Key Topics
Feature Engineering
- Introduction to Feature Engineering
- Key Activities
- Significance in Data Analysis
Summary
Feature Engineering
Introduction to Feature Engineering
Feature Engineering is a process in which features are selected, transformed or created within a dataset with the aim of improving the performance of machine learning models. It entails extracting useful information from the original data set and representing it in such a way that the model can easily learn the patterns and make accurate predictions. Feature engineering deals with diverse tasks like selecting relevant features, encoding categorical variables, scaling numerical features, handling missing data among others by transforming them mathematically or using domain knowledge where applicable. The sole objective behind feature engineering is to provide a machine learning algorithm with informative and discriminative attributes so as to enable it to capture more interesting aspects about the underlying structure of data.
Key Activities
Feature engineering encompasses various crucial steps geared towards optimizing input for ML models:
- Feature Selection: This refers to choosing which among many possible representations will be used as input into an algorithm given its problem setting; some may not have any impact on target variable while others might have high correlation hence considered redundant information.

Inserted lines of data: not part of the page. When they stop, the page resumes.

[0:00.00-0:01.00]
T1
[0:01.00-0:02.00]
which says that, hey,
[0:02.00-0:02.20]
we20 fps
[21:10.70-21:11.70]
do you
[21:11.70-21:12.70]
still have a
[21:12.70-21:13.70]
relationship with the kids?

- Categorical Variable Encoding: Categorical data such as gender or product categories needs to be converted into numerical forms that can easily be understood by machines during computation processes involved in building predictive models. One-hot encoding, label encoding and target encoding are common methods employed when dealing with this type of information.

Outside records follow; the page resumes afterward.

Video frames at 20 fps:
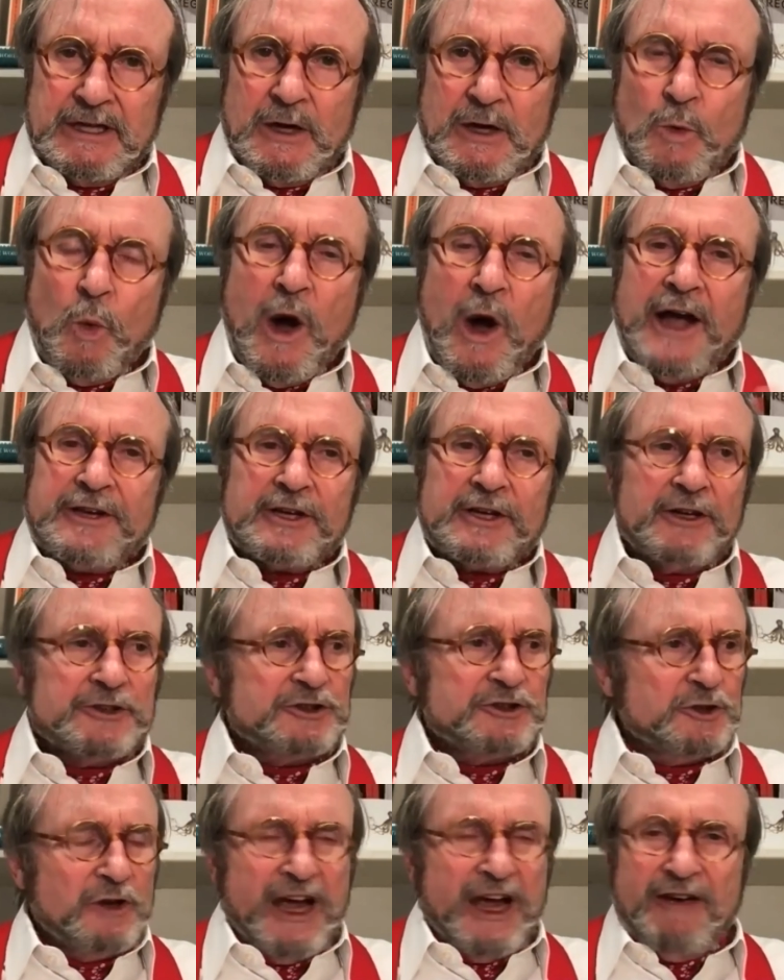Why can't
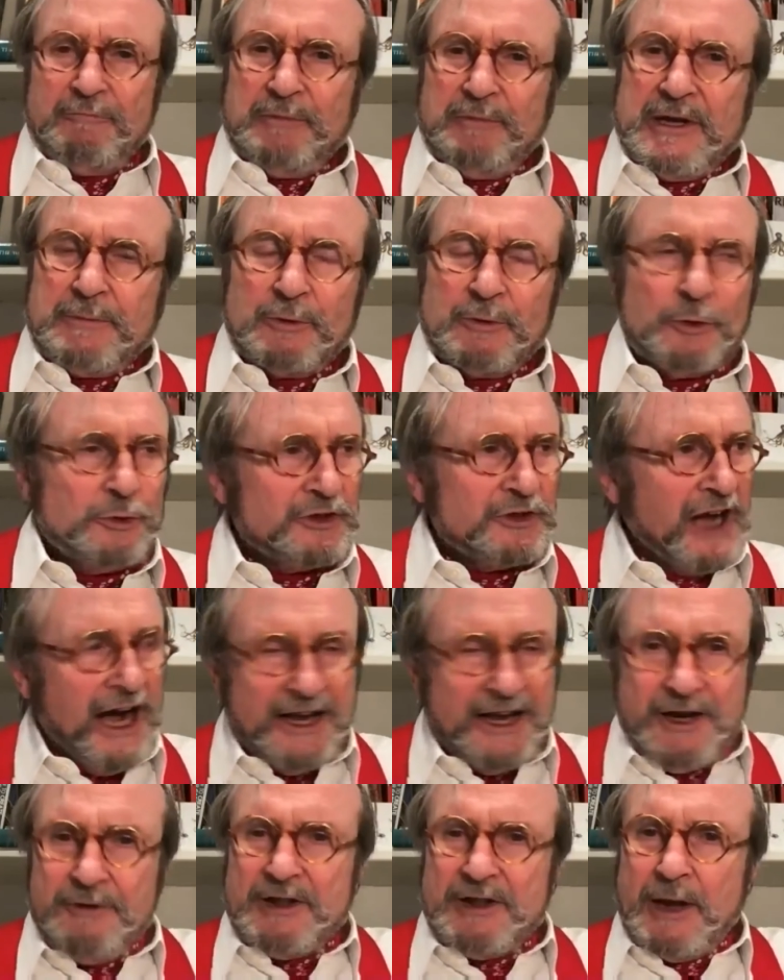you have people who say, I
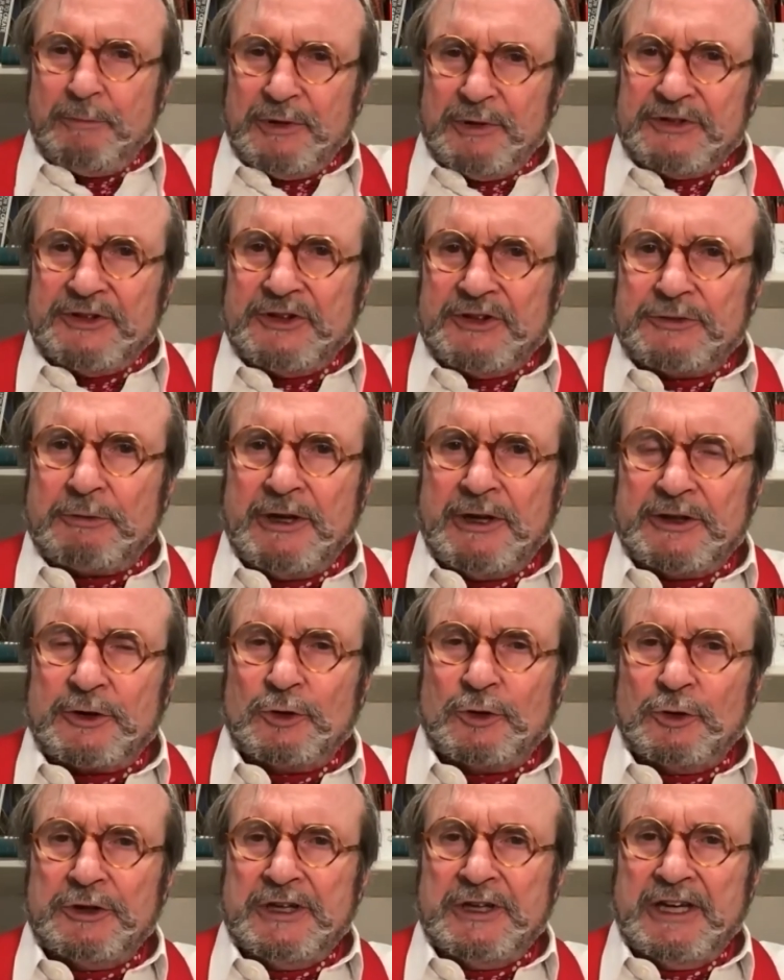know that business around the
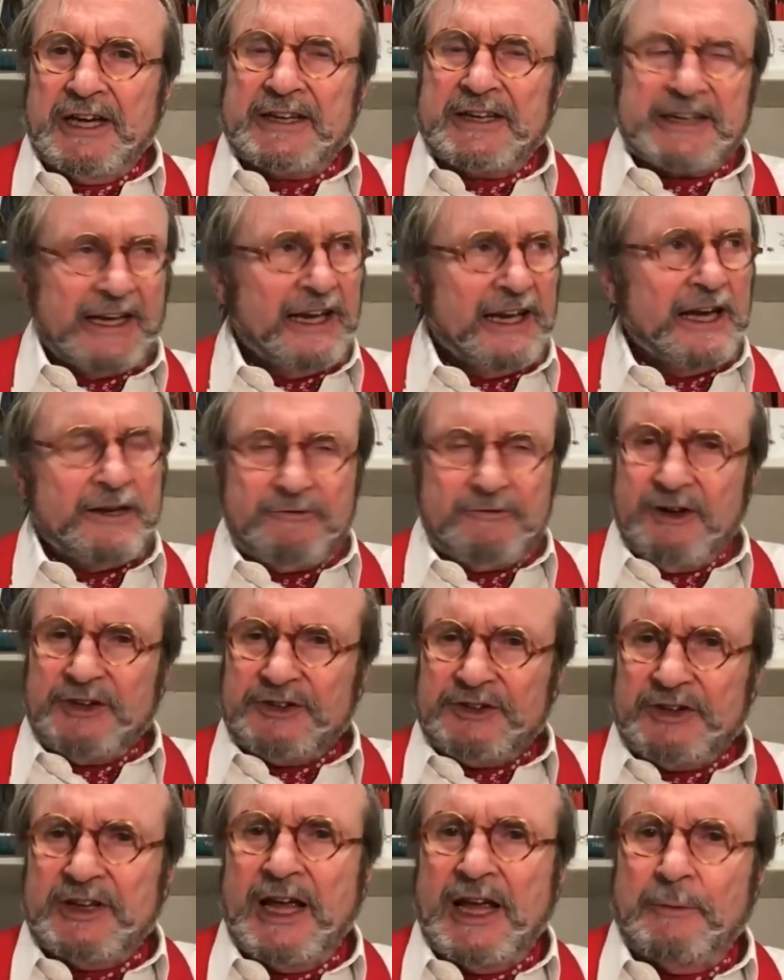corner here. Can I
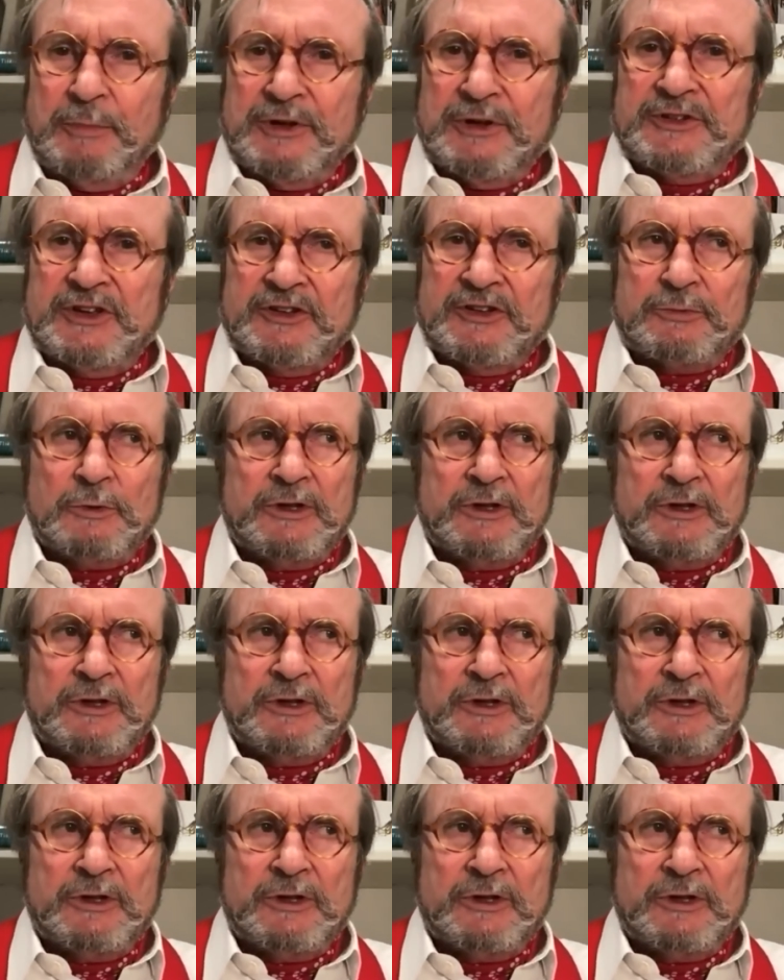invest in that business?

- Scaling Numerical Data: Aspects related to numbers usually differ greatly therefore one should put them on the same level playing field lest they distort the training process for any model under investigation. Standardization and normalization are techniques utilized to achieve similarity among all features regarding scale thus preventing some variables from unduly influencing outcome measures chosen by an analyst while fitting regression lines or other statistical summaries across predictors.

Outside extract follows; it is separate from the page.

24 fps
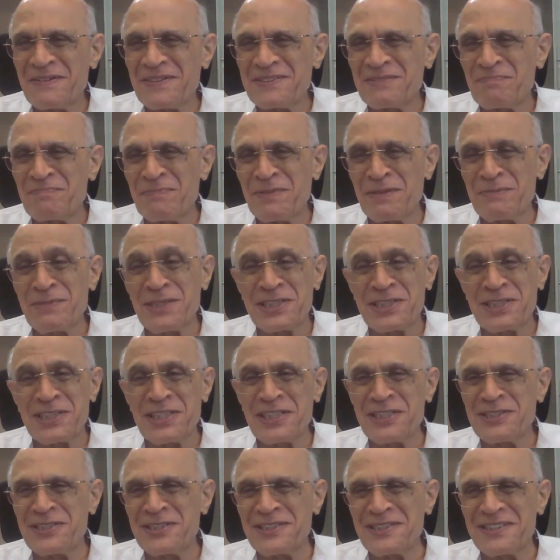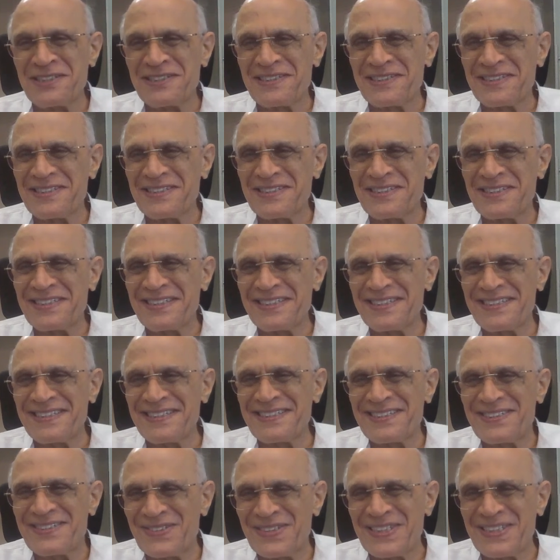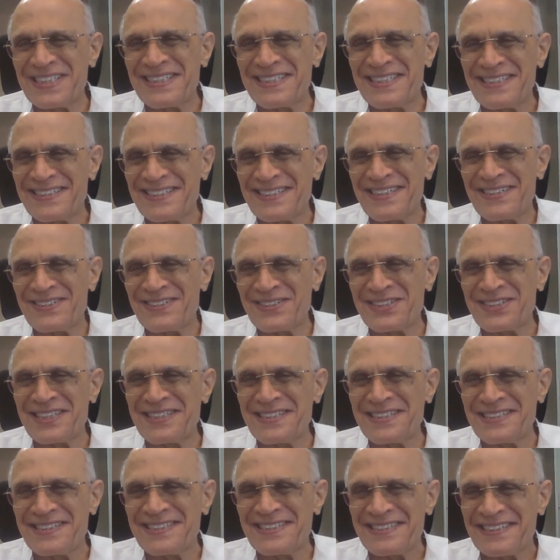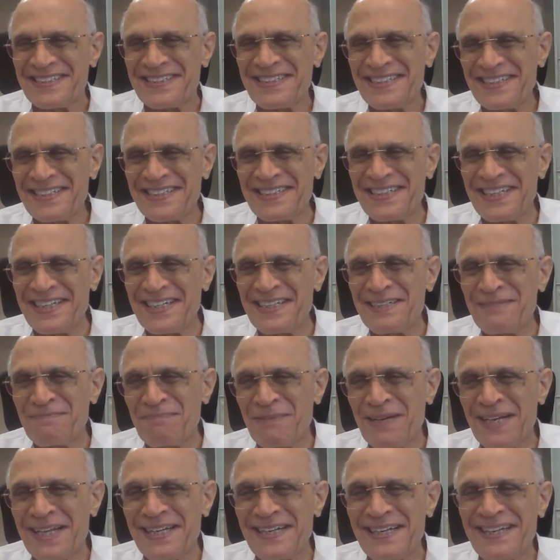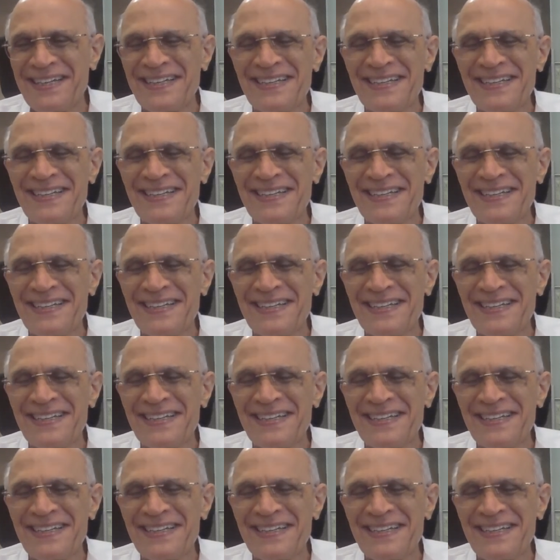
maybe change his routine and change his daily plan.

- Managing Missing Data: Many real datasets suffer from partial non-availability which negatively impacts accuracy estimation thereby reducing overall quality assessment made about decision support systems built using such records. Presence of missing values can be addressed through imputation (replacing blanks with educated guesses) or deletion (removing rows/columns having incomplete information)
- Creating New Features: Transforming existing inputs may not be enough when it comes to revealing hidden structures within data hence there is need for generating additional ones. Polynomial features, interaction terms as well as domain specific attributes grounded on expert knowledge are some examples that describe how this can be achieved.